En plus de leurs bulletins scolaires, les lycéennes et lycéens doivent fournir aux formations qu’ils convoitent divers éléments tels que lettres de motivation ou CV, dont la rédaction est un exercice ardu quand on a seulement 18 ans et qu’on est en Terminale. Difficile aussi de s’y retrouver face à l’ensemble des choix proposés et de faire les bons vœux sur Parcoursup. Qu’à cela ne tienne, des entreprises de coaching et de conseil en orientation proposent leurs services pour guider les jeunes dans l’épais brouillard qu’ils ont à traverser. On vend et on achète des lettres de motivation ou des CV clé en main ainsi que des conseils personnalisés à base de bilans de compétences et de tests de personnalité. Pour le service complet, compter entre 500 et 1 000 euros.

Ensuite, à l’heure des résultats, le stress n’est pas encore éloigné car les propositions arrivent au compte-goutte et même après avoir obtenu le bac, on peut ne pas avoir encore la moindre réponse positive ou n’être accepté que dans des formations que l’on avait demandées par défaut. Là encore, difficile de ne pas céder au chant des sirènes des écoles privées proposant de s’inscrire sans passer par la case Parcoursup… mais en faisant un arrêt à la banque. Encore faut-il le pouvoir, et les bacheliers de l’enseignement professionnel, particulièrement maltraités par la procédure et qui sont souvent les enfants d’ouvriers ou d’employés incapables de payer des milliers d’euros pour financer une école privée, devront bien souvent remiser leurs espérances et se contenter de ce qui leur restera. La plupart d’entre eux resteront ainsi à leur place, la même que celle de leurs parents, en poursuivant les études auxquelles on les assigne, quelles que soient leurs aspirations.
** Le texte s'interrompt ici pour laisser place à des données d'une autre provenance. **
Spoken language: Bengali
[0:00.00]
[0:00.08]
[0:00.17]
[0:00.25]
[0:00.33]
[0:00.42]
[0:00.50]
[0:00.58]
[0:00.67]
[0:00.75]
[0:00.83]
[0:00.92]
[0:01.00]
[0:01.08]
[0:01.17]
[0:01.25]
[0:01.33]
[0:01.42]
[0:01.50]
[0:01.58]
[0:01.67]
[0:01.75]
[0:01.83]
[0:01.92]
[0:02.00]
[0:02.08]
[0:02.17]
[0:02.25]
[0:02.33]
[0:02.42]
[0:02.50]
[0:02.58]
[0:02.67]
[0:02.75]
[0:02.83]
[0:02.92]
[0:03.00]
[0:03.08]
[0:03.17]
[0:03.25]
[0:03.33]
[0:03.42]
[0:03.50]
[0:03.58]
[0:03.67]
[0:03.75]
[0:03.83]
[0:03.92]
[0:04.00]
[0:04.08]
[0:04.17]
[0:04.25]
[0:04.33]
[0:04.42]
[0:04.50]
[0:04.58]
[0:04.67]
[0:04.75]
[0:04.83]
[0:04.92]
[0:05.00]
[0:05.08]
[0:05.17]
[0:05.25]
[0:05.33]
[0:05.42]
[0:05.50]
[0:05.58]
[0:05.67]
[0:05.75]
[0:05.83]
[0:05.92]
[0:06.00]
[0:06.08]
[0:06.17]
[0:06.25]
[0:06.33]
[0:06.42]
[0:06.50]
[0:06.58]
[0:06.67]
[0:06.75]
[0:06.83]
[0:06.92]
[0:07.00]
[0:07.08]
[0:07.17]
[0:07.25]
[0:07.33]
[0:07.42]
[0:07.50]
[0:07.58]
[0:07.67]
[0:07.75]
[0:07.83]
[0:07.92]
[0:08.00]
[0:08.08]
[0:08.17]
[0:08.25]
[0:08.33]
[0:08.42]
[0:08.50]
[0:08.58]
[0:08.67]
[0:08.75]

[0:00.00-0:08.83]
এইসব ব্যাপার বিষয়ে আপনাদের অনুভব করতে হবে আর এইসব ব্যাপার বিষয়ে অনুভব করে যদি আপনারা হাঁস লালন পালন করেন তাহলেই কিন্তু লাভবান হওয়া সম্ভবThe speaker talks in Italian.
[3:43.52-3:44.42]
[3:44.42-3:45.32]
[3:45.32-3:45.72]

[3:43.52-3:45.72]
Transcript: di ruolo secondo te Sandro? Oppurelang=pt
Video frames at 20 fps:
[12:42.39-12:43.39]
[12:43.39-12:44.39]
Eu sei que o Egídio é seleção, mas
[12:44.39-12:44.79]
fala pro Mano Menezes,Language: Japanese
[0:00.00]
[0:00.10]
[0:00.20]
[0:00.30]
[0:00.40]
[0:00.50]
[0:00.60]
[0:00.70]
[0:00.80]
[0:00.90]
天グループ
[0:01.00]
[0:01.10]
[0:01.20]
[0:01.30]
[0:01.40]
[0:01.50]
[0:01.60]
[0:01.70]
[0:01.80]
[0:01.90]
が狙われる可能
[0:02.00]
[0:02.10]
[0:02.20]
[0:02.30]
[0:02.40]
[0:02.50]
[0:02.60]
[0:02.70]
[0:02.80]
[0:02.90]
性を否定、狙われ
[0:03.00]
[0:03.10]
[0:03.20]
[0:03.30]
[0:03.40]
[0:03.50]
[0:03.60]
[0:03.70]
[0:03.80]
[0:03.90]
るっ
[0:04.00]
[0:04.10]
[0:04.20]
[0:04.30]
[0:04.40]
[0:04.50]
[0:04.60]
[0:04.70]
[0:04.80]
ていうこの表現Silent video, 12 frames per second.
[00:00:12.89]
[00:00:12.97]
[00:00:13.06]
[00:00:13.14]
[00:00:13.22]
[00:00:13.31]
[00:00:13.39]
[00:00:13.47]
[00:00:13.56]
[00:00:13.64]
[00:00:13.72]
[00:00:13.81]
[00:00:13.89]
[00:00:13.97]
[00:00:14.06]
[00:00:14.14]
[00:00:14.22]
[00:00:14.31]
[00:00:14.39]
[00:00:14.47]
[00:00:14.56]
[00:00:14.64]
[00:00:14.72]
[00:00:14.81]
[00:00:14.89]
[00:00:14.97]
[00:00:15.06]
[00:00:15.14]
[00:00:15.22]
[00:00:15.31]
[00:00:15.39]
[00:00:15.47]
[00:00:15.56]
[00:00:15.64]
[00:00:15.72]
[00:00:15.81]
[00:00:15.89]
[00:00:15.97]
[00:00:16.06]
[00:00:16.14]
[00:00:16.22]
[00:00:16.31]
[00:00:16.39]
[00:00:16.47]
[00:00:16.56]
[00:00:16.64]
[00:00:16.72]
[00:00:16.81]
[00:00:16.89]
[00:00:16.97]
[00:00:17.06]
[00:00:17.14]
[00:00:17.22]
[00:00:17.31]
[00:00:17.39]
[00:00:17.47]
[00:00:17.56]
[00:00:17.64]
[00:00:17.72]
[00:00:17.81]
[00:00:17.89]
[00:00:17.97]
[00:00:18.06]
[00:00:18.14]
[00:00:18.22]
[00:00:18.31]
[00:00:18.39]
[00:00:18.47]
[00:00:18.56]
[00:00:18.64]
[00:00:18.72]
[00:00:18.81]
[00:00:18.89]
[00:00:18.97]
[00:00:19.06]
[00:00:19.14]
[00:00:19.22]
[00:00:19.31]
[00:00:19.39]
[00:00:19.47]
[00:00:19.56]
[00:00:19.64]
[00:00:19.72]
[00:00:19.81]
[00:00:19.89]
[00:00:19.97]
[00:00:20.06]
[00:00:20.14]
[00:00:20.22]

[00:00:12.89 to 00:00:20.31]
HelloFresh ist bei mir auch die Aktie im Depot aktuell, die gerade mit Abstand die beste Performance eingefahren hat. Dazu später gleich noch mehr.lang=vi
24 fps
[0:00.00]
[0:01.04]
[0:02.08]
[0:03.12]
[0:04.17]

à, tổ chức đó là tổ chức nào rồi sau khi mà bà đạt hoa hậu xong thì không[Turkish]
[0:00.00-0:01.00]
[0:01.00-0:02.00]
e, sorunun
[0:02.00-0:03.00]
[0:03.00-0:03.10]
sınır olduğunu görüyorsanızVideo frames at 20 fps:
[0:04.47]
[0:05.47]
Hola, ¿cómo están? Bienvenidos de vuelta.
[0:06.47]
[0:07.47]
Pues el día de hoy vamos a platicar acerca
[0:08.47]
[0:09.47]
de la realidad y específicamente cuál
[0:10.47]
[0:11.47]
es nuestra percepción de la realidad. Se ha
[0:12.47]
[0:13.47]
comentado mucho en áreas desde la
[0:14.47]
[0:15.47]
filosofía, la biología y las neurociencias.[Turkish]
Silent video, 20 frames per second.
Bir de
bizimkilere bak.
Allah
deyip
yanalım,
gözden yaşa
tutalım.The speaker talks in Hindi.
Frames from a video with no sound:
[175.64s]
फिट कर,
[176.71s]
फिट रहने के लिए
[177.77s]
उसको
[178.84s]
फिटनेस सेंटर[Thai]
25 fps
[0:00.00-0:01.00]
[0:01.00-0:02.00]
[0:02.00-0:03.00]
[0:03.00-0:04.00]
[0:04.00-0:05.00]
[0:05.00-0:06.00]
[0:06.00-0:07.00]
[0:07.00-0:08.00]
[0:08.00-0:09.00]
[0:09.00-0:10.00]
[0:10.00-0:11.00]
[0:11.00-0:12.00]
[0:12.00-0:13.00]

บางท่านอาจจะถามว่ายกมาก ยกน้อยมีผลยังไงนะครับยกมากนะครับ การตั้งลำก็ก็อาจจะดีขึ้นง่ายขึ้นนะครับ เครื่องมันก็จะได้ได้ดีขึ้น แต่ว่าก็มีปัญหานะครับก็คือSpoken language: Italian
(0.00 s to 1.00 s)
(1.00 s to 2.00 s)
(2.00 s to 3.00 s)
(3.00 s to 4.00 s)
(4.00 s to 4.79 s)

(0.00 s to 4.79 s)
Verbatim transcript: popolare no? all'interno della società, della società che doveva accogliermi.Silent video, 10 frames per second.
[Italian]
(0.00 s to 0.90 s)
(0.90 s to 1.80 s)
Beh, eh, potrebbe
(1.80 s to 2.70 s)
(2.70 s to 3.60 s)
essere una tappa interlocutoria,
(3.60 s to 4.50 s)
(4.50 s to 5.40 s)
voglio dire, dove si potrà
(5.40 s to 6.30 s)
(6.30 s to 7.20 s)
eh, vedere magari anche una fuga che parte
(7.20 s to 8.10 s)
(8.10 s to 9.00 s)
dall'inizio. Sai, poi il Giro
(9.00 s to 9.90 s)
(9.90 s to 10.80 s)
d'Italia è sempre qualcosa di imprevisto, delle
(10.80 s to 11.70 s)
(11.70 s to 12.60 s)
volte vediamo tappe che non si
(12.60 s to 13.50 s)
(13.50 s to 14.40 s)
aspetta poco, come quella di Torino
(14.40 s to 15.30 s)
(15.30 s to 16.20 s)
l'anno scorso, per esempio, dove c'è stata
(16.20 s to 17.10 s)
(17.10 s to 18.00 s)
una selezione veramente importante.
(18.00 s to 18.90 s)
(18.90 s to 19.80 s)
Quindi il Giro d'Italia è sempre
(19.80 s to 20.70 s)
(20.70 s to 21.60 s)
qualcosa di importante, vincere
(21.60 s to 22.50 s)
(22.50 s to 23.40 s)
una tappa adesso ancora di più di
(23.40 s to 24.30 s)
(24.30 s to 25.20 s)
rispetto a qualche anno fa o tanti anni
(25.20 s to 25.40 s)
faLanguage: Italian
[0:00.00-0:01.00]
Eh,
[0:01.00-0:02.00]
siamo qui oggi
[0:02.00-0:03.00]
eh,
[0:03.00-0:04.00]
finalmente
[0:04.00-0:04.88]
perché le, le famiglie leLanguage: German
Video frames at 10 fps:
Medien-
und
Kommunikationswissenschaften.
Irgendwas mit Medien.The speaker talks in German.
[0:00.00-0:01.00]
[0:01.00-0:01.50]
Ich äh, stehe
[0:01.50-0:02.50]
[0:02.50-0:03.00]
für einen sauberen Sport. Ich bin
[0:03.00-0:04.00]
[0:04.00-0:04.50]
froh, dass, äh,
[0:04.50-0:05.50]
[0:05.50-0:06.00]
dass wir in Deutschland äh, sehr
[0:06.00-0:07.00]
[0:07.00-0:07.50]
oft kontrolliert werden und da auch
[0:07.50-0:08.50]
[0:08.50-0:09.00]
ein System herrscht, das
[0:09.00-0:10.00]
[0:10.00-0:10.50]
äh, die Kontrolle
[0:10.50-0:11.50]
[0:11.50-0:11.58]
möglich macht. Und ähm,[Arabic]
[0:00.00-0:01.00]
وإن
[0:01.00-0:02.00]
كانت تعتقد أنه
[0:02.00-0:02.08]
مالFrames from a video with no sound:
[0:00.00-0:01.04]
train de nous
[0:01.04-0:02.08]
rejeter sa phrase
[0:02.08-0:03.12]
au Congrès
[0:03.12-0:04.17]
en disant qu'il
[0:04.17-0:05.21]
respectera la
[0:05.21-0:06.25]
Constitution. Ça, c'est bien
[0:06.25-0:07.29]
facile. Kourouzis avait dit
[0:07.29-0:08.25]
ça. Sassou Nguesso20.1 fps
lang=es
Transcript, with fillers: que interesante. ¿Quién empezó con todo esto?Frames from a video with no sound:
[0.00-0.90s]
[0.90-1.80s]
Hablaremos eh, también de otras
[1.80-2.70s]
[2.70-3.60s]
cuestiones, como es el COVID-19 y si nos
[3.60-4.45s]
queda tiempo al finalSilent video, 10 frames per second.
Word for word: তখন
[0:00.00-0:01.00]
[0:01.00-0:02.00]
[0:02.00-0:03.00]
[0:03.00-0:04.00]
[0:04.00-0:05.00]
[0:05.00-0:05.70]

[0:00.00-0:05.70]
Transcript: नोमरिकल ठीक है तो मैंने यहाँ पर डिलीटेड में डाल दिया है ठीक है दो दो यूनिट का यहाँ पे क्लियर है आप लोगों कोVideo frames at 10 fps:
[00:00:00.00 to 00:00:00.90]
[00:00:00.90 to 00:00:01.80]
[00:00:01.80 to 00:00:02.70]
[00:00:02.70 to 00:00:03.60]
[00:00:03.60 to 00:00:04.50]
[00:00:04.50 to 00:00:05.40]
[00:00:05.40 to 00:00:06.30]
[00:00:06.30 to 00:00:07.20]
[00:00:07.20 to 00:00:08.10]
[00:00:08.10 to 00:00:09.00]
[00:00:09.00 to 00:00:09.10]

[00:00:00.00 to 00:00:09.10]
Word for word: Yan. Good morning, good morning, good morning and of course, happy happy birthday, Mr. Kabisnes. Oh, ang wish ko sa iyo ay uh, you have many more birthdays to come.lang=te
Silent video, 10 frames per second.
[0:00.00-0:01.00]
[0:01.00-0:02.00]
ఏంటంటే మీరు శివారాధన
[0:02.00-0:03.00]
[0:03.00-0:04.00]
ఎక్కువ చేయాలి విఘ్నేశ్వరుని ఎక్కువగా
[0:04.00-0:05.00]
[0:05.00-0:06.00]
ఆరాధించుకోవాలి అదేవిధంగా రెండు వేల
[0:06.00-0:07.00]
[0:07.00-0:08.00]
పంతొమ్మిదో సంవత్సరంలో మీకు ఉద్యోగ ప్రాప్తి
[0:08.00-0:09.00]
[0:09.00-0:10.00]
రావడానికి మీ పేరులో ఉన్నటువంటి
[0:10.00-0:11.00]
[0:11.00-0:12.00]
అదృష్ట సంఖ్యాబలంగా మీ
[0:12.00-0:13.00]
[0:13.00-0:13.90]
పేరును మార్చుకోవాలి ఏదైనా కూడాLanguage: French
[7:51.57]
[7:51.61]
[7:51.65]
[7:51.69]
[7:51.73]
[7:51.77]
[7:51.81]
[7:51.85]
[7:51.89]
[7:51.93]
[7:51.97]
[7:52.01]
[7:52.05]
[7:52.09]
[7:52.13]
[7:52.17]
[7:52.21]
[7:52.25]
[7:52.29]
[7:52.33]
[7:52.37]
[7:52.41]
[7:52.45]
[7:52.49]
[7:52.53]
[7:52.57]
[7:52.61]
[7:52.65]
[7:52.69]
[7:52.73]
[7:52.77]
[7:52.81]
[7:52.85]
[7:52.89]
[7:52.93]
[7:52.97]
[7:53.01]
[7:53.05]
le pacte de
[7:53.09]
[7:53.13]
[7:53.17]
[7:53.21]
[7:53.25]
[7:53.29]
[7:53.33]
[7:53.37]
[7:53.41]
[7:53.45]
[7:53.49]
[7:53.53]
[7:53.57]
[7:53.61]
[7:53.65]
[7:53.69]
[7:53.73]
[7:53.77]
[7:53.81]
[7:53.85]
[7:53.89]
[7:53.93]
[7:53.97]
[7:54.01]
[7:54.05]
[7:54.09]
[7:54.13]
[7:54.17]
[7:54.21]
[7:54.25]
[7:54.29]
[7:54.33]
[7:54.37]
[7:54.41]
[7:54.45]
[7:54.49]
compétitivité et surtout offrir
Un investissement rentable

Pour ceux qui le peuvent, dépenser pour la scolarité de ses enfants est un investissement aisément rentabilisé puisqu’avoir des diplômes procure une rente que l’on perçoit toute sa vie : ils protègent du chômage, de la précarité, assurent des revenus plus élevés, de meilleures conditions de travail et, in fine, tous ces avantages mis bout à bout, permettent de vivre plus longtemps. La différence est nette : trois ans après la sortie d’études, un diplômé d’une grande école gagne en moyenne 1 000 euros de plus qu’un titulaire d’un CAP ou d’un BEP et son risque d’être au chômage est quatre fois moins élevé[2].

Ne pas réussir à l’école condamne à faire partie d’un salariat d’exécution qui cumule toutes les difficultés. L’enjeu est donc très important et on comprend que, face aux inquiétudes légitimes des parents au sujet de l’avenir de leurs enfants, le secteur marchand s’insinue dans les défaillances du service public et profite de l’intensification de la compétition scolaire pour faire son beurre. Dans ce jeu-là, ce ne sont évidemment pas les enfants des classes populaires qui s’en sortent le mieux. Les mécanismes qui permettent la reproduction sociale sont plus solides que jamais, même si le mythe de la méritocratie perdure, justifiant les inégalités et empêchant de les voir pour ce qu’elles sont : une injustice tout simplement insoutenable.


[1] L’État reverse la moitié du coût des cours particuliers sous forme de crédit d’impôt, ils sont donc en partie financés par la collectivité. Cela bénéficie surtout aux familles les plus aisées, qui peuvent payer la moitié restante. Par exemple, le tarif d’une heure de cours chez Acadomia est de 48 euros, dont 24 sont à la charge de la famille et 24 à celle de la collectivité.